Aku membereskan peralatan ujianku sebelum meninggalkan ruang ujian. Baru berjalan beberapa langkah dari bangkuku, kepalaku mendadak pusing dan tiba-tiba … semua gelap.
******
Hari pengumuman nilai ujian tiba. Bukan, bukan hari terima rapot, tapi hanya pembagian nilai murni ujian yang belum dikalkulasi dengan nilai ulangan harian. Suasana kelas menjadi tenang ketika Pak Alif, guru IPA yang kebetulan wali kelasku, memasuki ruangan. Beberapa anak tampak tegang, ada juga yang senyum-senyum karena yakin nilai ujiannya akan bagus.
“Assalamu’alaikum warahmatullah wabarakatuh.” Pak Alif mengawali kelas dengan salam. Serentak anak-anak menjawab salam tersebut.

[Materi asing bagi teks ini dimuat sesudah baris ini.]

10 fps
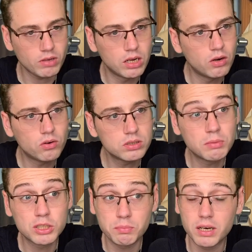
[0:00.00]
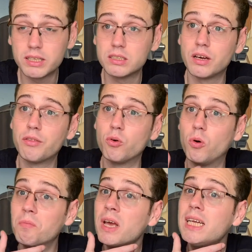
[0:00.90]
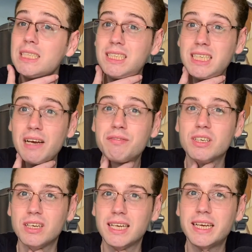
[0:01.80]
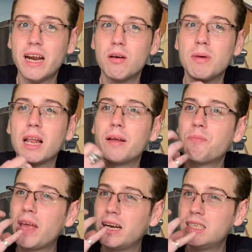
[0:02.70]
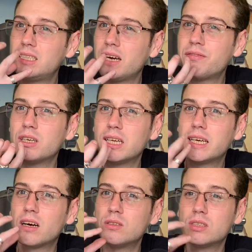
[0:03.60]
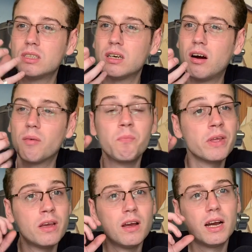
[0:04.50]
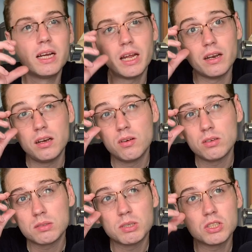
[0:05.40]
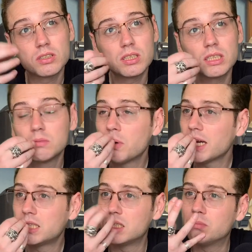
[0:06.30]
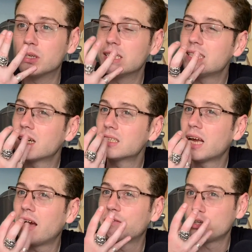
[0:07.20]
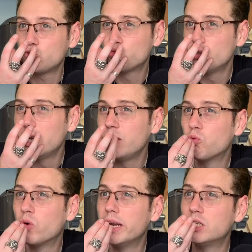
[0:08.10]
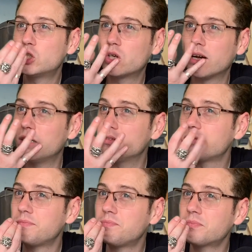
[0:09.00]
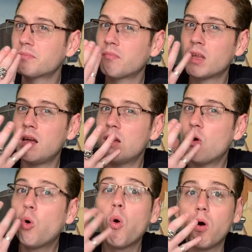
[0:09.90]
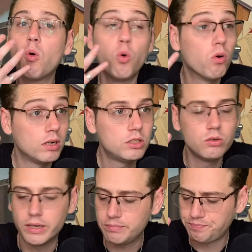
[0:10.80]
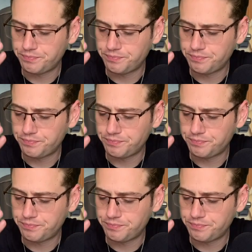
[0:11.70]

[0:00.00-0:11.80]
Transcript: Not as much bite as I thought. Definitely caramelly, and it definitely coats the tongue. Again, not as much as I expected, but it does have a really rich kind of aura to it.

“Baiklah, Anak-anak. Sejauh ini nilai kalian memuaskan untuk semua mata pelajaran. Hanya ada dua murid yang nilainya belum mencapai KKM. Sedangkan untuk mata pelajaran IPA sendiri, semuanya telah mencapai KKM.”
Anak-anak bersorak kegirangan mendengar ucapan Pak Alif. Sedangkan aku masih terperangkap dalam benteng ketegangan yang kuciptakan sendiri. Akankah nilai IPA-ku sempurna? Akankah aku mendapatkan hadiah dari Pak Alif itu? Bukan untuk apa-apa, aku hanya ingin menggunakan uang hadiah itu untuk pengobatan ibu. Aku sudah tidak kuat lagi melihat penderitaan beliau yang tidak kunjung usai.
“Namun, sayang sekali …” Pak Alif melanjutkan bicaranya. Kelas mendadak hening. Anak-anak menutup rapat mulut mereka. “… sayang sekali tidak ada yang mendapatkan nilai seratus pada mata pelajaran IPA.”
Deg.
Kalimat terakhir Pak Alif sukses membuat tubuhku begitu lemas. Benar-benar pupus harapan untuk membawa ibu berobat. Aku berusaha membendung aliran air mata yang siap tumpah. Tidak! Aku tidak boleh menangis. Ya Allah, hamba sudah belajar keras, berusaha mengerjakan walaupun sakit… dan nasi bungkus, apakah tidak berguna bagi wanita tua itu, Ya Rabb? Atau hamba yang tidak ridho, tidak ikhlas memberikannya?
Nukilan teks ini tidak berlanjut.